- **WHAT IS NEEDED**
Set down exactly the lines from the one containing "[00:00:03.60]" through the end of the records below, both included, and nothing else.

- **DATA FOR ANALYSIS**
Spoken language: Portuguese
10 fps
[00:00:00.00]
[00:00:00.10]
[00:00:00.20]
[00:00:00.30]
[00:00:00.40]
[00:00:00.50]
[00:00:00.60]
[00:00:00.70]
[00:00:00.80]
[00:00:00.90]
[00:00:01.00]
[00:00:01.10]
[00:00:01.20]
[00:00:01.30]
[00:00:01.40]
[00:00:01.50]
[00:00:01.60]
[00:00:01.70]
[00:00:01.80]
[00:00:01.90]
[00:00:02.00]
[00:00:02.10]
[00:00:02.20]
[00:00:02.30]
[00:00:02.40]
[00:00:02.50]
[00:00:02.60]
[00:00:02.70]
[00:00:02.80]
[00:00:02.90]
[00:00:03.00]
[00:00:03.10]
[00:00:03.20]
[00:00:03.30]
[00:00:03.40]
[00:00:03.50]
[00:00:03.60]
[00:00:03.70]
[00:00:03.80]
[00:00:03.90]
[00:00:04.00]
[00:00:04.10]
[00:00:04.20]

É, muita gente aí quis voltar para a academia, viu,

- **SOLUTION TO THE EXERCISE**
[00:00:03.60]
[00:00:03.70]
[00:00:03.80]
[00:00:03.90]
[00:00:04.00]
[00:00:04.10]
[00:00:04.20]

É, muita gente aí quis voltar para a academia, viu,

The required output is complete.